** Opening DATASET CONTENT block **

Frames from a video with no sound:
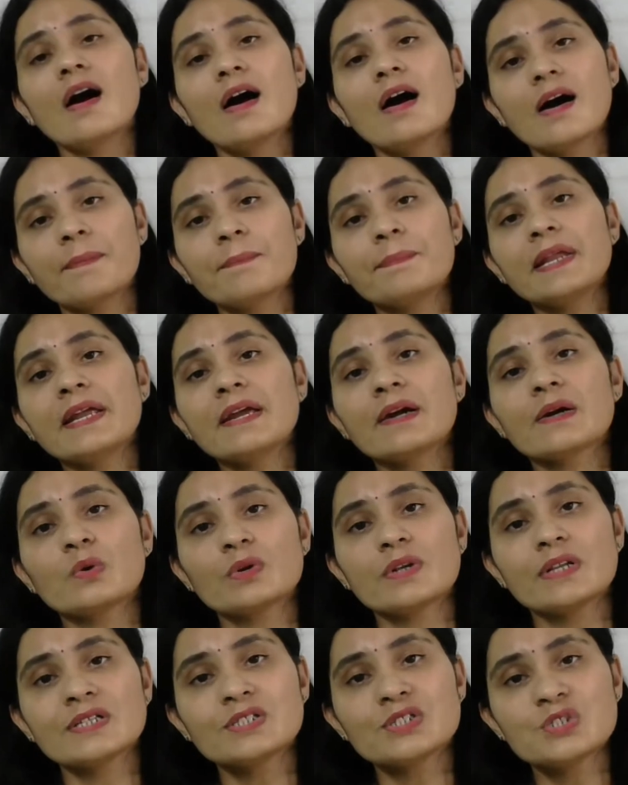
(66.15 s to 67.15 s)
अपने
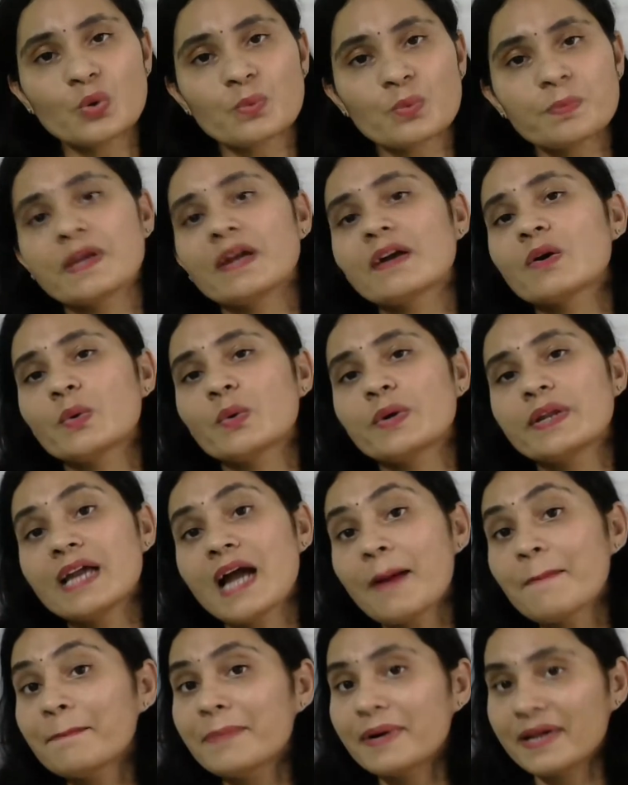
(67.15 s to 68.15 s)
अकॉर्डिंग जॉब के अकॉर्डिंग
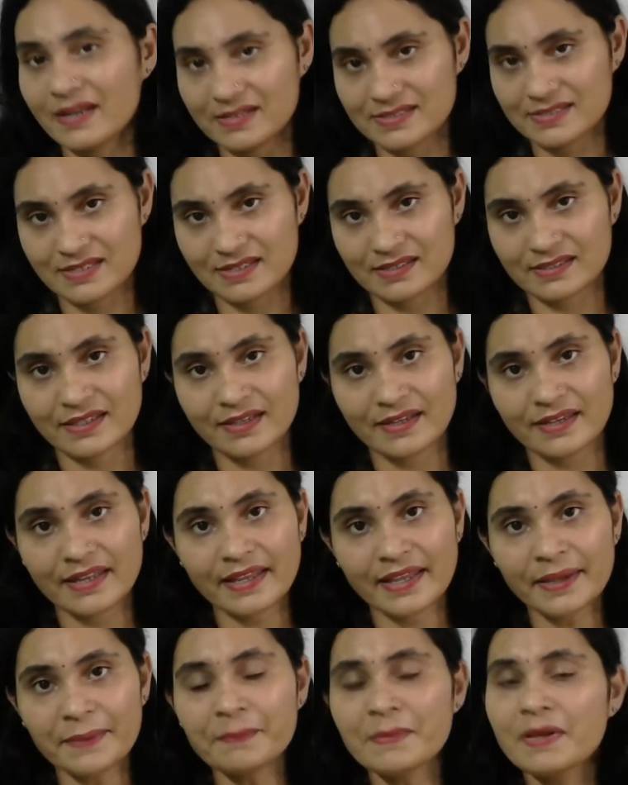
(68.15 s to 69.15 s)
आप बना सकते हैं ठीक
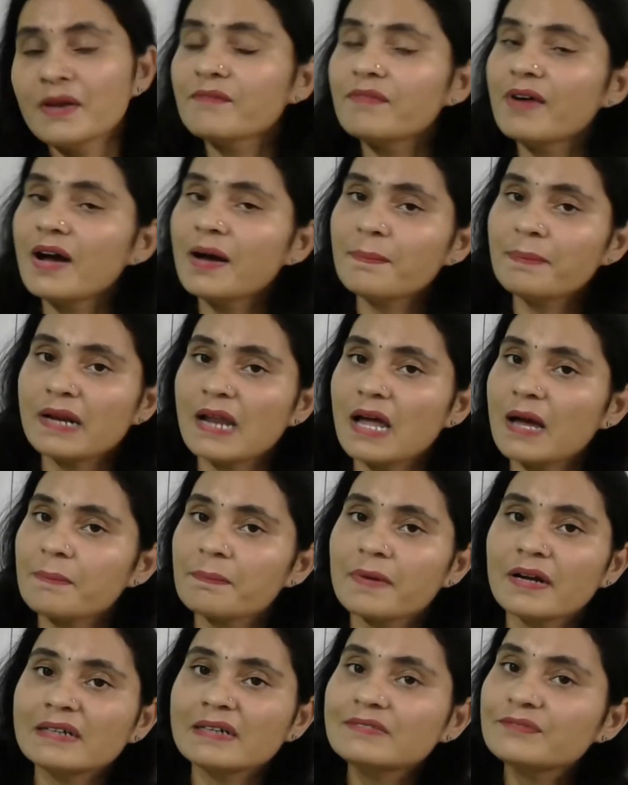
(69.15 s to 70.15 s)
है वहाँ पर
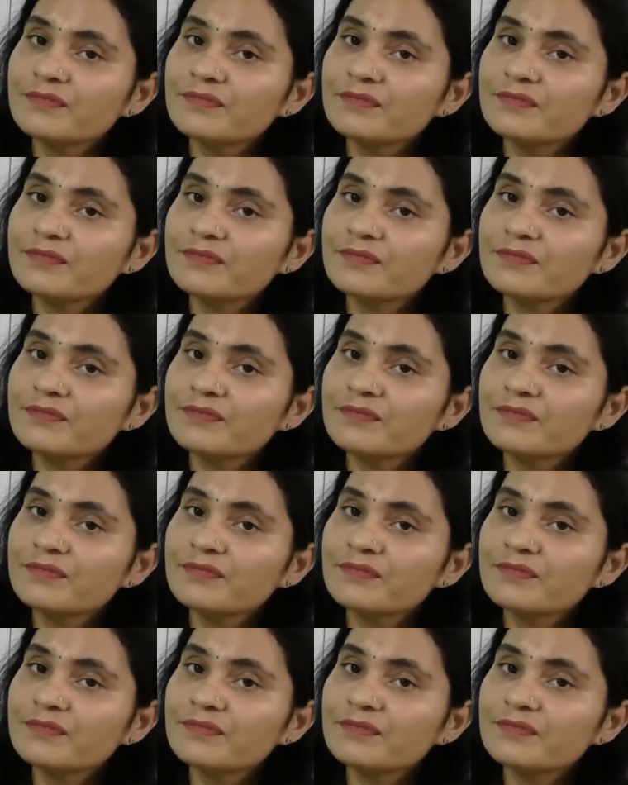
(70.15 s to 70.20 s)
आपका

** Closing DATASET CONTENT block **

WHAT YOU HAVE TO DO. The copy you give must repeat each record character for character, but it must not include the pictures.

EXPECTED ANSWER.
Frames from a video with no sound:
(66.15 s to 67.15 s)
अपने
(67.15 s to 68.15 s)
अकॉर्डिंग जॉब के अकॉर्डिंग
(68.15 s to 69.15 s)
आप बना सकते हैं ठीक
(69.15 s to 70.15 s)
है वहाँ पर
(70.15 s to 70.20 s)
आपका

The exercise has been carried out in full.